About this exercise: Report each line of the data that includes the word "Transcript".

# # # # #

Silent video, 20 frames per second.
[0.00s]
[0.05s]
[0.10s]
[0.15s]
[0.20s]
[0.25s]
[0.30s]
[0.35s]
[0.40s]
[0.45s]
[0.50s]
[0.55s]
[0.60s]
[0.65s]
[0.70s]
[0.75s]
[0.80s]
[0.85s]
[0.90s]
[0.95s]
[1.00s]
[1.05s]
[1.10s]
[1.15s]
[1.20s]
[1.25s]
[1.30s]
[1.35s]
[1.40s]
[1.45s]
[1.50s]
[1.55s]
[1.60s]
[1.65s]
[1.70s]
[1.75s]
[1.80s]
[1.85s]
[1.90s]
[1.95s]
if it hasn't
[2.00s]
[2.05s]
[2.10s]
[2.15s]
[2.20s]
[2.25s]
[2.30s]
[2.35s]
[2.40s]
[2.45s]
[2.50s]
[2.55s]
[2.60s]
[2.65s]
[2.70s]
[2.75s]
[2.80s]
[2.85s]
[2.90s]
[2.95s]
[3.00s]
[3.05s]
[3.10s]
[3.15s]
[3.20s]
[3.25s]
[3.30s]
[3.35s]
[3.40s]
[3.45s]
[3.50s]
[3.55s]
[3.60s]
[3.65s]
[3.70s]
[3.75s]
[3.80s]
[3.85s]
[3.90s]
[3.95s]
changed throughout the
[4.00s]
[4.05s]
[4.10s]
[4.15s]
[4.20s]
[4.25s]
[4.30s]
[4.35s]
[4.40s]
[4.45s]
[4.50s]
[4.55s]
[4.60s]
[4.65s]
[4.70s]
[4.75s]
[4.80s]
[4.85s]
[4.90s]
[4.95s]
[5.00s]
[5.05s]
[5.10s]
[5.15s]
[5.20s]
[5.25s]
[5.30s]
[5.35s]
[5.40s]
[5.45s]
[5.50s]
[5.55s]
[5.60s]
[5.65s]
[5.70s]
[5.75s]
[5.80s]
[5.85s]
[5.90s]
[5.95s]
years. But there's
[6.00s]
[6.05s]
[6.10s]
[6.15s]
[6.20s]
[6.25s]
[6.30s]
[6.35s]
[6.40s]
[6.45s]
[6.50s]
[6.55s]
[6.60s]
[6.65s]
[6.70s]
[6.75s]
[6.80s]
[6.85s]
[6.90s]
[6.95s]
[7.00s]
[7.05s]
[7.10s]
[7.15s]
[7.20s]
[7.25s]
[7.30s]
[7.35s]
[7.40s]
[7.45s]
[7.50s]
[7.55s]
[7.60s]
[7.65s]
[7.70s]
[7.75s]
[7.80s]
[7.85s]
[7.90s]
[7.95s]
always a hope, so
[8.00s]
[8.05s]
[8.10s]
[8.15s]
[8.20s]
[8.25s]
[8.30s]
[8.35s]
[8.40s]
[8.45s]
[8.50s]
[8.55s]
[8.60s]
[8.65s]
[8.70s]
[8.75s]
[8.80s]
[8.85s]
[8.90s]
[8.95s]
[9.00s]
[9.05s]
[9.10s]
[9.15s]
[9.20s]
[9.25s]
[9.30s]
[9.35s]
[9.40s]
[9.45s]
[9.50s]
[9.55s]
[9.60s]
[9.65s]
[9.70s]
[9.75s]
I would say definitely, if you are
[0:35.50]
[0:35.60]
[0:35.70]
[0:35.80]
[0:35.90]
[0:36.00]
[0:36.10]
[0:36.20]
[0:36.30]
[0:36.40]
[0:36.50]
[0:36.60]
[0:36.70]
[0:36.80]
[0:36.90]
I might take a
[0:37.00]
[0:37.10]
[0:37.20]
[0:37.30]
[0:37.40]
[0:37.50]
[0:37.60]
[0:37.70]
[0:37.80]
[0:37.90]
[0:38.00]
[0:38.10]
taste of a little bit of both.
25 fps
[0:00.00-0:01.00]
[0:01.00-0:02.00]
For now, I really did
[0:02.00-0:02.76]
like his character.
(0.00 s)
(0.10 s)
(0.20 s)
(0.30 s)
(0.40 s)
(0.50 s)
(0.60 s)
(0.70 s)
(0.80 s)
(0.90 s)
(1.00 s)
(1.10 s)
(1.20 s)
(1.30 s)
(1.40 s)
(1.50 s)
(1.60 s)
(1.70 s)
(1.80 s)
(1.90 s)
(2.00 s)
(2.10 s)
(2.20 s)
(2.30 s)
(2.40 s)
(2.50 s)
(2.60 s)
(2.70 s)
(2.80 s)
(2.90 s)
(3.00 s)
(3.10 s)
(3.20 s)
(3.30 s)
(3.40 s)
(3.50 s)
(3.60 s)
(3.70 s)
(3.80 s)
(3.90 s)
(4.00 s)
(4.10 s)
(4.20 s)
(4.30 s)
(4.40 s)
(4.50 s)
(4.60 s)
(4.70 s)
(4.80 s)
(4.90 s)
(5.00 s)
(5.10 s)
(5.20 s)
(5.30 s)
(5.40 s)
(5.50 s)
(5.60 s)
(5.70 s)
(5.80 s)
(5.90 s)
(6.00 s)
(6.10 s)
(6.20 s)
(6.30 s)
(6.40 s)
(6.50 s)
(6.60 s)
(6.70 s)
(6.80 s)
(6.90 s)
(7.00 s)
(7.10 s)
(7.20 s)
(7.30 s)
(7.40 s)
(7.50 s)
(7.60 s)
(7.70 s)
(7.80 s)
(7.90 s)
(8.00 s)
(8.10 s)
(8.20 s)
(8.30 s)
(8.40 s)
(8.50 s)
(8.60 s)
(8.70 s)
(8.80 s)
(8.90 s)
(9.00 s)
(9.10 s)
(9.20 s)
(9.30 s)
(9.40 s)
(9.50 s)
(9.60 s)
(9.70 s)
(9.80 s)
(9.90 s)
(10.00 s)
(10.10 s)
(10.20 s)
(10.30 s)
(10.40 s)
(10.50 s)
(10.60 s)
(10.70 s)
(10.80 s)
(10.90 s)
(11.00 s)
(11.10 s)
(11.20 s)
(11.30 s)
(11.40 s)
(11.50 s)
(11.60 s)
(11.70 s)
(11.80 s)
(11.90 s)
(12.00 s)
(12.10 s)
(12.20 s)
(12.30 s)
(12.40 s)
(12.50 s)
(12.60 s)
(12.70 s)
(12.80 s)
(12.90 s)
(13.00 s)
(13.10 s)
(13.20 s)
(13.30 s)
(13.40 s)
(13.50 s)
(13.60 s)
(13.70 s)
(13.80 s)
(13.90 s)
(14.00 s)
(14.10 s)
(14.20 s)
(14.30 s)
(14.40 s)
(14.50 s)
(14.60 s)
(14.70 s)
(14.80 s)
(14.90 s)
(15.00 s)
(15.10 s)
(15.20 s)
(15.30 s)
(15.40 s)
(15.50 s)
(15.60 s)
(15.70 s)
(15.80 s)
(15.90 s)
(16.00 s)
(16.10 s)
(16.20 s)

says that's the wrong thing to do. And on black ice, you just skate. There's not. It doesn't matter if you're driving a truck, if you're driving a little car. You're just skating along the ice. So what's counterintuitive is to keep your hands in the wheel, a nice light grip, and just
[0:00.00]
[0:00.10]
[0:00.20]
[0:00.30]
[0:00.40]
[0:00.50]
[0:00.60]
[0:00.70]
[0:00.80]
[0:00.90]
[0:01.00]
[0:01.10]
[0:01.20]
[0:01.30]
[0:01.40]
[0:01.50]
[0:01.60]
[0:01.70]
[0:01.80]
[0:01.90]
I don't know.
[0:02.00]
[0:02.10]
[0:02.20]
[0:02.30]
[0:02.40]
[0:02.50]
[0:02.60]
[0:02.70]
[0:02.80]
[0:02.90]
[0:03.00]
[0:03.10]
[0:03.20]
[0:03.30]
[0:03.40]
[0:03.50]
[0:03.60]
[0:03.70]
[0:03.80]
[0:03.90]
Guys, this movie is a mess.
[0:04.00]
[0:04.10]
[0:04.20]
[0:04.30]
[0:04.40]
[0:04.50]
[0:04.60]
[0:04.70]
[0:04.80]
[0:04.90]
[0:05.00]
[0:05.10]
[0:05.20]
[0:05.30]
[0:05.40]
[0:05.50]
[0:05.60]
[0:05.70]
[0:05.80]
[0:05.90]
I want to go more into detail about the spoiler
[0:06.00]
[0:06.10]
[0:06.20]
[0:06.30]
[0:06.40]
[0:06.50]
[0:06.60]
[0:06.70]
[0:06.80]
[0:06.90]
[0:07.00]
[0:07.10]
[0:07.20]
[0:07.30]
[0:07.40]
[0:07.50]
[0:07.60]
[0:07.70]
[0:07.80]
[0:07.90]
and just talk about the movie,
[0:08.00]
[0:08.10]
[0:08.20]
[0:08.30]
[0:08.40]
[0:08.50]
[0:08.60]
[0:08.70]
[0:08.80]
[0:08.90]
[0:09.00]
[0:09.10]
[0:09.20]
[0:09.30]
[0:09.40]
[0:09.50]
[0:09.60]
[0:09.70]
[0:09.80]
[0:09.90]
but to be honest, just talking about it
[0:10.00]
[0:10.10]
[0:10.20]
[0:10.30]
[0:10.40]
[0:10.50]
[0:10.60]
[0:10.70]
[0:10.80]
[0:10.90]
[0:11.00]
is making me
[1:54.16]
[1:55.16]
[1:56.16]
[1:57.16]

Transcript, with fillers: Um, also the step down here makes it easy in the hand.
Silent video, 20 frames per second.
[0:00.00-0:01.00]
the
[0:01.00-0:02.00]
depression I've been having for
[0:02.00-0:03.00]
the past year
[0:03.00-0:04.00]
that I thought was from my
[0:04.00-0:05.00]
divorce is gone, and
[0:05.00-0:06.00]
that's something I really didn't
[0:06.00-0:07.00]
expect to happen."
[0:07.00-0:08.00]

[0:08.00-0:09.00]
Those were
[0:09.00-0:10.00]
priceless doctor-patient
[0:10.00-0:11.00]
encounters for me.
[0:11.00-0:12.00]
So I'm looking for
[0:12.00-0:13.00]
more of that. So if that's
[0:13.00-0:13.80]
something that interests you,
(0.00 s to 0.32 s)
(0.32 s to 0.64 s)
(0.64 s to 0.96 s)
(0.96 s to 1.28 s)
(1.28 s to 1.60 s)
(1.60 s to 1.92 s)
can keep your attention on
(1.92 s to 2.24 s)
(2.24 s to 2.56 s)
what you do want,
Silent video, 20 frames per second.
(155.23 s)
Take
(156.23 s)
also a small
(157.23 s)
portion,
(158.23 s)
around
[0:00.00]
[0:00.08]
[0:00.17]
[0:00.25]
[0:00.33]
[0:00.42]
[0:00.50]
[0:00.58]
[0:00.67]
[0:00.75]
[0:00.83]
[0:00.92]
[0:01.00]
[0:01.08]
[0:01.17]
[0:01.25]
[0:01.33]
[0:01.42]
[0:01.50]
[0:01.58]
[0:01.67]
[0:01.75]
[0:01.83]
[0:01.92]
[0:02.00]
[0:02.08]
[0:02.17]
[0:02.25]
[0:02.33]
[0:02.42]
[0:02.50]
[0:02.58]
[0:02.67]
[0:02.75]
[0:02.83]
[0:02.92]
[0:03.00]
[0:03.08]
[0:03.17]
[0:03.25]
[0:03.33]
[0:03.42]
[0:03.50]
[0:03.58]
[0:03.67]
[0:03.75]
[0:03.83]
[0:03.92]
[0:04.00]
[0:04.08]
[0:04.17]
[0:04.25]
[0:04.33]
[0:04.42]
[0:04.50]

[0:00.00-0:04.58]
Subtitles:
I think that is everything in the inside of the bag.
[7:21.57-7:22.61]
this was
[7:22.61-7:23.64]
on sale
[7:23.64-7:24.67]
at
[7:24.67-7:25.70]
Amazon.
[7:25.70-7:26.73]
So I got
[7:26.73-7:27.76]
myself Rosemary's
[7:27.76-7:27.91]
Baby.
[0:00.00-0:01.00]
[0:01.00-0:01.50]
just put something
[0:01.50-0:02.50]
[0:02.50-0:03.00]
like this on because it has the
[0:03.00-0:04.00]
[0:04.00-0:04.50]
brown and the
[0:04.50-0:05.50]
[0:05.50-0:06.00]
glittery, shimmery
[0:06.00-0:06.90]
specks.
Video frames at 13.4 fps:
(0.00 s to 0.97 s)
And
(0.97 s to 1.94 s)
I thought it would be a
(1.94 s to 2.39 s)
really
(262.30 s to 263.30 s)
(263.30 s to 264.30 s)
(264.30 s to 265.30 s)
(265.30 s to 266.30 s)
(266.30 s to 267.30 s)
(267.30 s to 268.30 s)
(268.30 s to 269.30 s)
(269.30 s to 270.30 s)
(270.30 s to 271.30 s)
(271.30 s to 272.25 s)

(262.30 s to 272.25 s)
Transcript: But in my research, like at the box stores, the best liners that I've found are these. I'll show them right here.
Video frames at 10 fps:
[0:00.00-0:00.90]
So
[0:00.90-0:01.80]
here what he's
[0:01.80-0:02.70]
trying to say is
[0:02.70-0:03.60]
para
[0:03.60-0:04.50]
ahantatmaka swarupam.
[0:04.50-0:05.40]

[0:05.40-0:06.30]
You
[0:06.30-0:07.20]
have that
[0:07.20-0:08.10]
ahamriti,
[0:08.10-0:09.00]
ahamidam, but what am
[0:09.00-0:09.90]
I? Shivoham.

# # # # #

The answer:
Transcript, with fillers: Um, also the step down here makes it easy in the hand.
Transcript: But in my research, like at the box stores, the best liners that I've found are these. I'll show them right here.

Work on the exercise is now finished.